Relax absolute tolerance from 0.02 to 0.03 to accommodate the preshuffled FP8 path (unscaled dot + software accumulator scale).

Fix ff_a16w16_fused_ungated.py

The k-loop staggers each N-block's start position by k_cyclic_offset = pid_n % cdiv(K, BLOCK_SIZE_K) to reducetl.atomic_add contention on y_ptrs. The y_mask K-boundary check incorrectly used the raw loop counter k (always starting at 0) instead of k_cyclic_offset (the actual K position). When the cyclic offset is non-zero, k understates the real offset, producing a wrong mask and corrupting partial sums near the K boundary.

Compatibility fixes for older Gluon API (Triton < 3.6.0)

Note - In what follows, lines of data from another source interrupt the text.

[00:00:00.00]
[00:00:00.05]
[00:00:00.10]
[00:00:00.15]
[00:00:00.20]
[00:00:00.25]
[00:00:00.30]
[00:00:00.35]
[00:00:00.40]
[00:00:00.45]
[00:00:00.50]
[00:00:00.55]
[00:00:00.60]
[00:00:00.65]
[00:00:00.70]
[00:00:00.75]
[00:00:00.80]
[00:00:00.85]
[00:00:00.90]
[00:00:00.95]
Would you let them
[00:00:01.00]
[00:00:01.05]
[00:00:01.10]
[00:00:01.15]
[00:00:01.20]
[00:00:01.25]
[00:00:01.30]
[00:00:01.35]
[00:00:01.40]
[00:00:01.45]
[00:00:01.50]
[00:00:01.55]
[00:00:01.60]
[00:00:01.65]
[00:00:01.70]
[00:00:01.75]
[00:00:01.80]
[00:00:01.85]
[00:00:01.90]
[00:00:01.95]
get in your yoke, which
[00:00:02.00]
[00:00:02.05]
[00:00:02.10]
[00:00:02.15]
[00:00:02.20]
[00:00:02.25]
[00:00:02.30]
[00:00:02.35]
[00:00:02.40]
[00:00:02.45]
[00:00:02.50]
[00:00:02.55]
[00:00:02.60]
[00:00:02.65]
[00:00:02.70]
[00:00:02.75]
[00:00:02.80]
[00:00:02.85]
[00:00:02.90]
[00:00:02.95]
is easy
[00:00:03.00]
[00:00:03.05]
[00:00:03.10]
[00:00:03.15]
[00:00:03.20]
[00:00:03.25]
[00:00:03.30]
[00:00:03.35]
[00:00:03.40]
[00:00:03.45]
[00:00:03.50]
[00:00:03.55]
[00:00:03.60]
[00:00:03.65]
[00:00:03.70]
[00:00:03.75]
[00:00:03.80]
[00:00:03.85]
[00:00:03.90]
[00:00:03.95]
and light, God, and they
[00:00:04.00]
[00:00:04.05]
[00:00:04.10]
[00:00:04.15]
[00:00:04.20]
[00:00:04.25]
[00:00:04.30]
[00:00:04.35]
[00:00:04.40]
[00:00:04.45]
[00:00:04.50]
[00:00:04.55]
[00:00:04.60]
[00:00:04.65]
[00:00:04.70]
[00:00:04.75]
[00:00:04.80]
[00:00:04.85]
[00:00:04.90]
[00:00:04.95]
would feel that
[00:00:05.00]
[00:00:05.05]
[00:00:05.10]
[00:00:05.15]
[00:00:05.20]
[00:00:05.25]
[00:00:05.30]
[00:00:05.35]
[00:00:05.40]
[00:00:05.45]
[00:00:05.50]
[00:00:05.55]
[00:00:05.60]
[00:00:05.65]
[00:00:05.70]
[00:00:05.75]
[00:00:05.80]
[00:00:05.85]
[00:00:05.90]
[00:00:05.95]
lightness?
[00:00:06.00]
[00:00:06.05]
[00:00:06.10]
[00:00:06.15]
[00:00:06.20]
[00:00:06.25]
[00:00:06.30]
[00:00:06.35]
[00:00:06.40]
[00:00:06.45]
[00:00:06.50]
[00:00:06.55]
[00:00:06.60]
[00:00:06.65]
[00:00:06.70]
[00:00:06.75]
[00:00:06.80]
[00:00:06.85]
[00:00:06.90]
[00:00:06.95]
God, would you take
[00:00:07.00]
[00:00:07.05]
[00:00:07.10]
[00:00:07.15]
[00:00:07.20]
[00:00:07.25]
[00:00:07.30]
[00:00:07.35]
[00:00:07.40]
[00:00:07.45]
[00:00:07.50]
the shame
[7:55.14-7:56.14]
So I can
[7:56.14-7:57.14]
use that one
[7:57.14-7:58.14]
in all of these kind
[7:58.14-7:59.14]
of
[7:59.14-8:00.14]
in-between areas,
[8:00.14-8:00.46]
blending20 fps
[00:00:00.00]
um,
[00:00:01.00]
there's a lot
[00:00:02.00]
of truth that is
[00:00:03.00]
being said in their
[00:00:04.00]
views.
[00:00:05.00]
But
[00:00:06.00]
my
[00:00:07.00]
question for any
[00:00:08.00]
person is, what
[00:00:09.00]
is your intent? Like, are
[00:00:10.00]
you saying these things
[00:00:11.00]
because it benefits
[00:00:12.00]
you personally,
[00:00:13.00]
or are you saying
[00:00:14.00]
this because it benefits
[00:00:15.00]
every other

This PR also implements compatibility for old Gluon API, supporting Gluon of a Triton compiler older than version 3.6.

Test Plan

Run respective tests on gfx950:

for t in \
op_tests/triton_tests/gemm/basic/test_gemm_afp4wfp4.py \
op_tests/triton_tests/gemm/basic/test_gemm_a8w8.py \
op_tests/triton_tests/test_pa_decode_gluon.py \
; do echo "${t}"; pytest -q --no-header "${t}" | tail -1; done

The tests should pass on latest Triton TOT and Triton 3.5.0 (< 3.6.0).

Test Result

test_gemm_afp4wfp4.py, test_gemm_a8w8.py and test_pa_decode_gluon.py pass on gfx950.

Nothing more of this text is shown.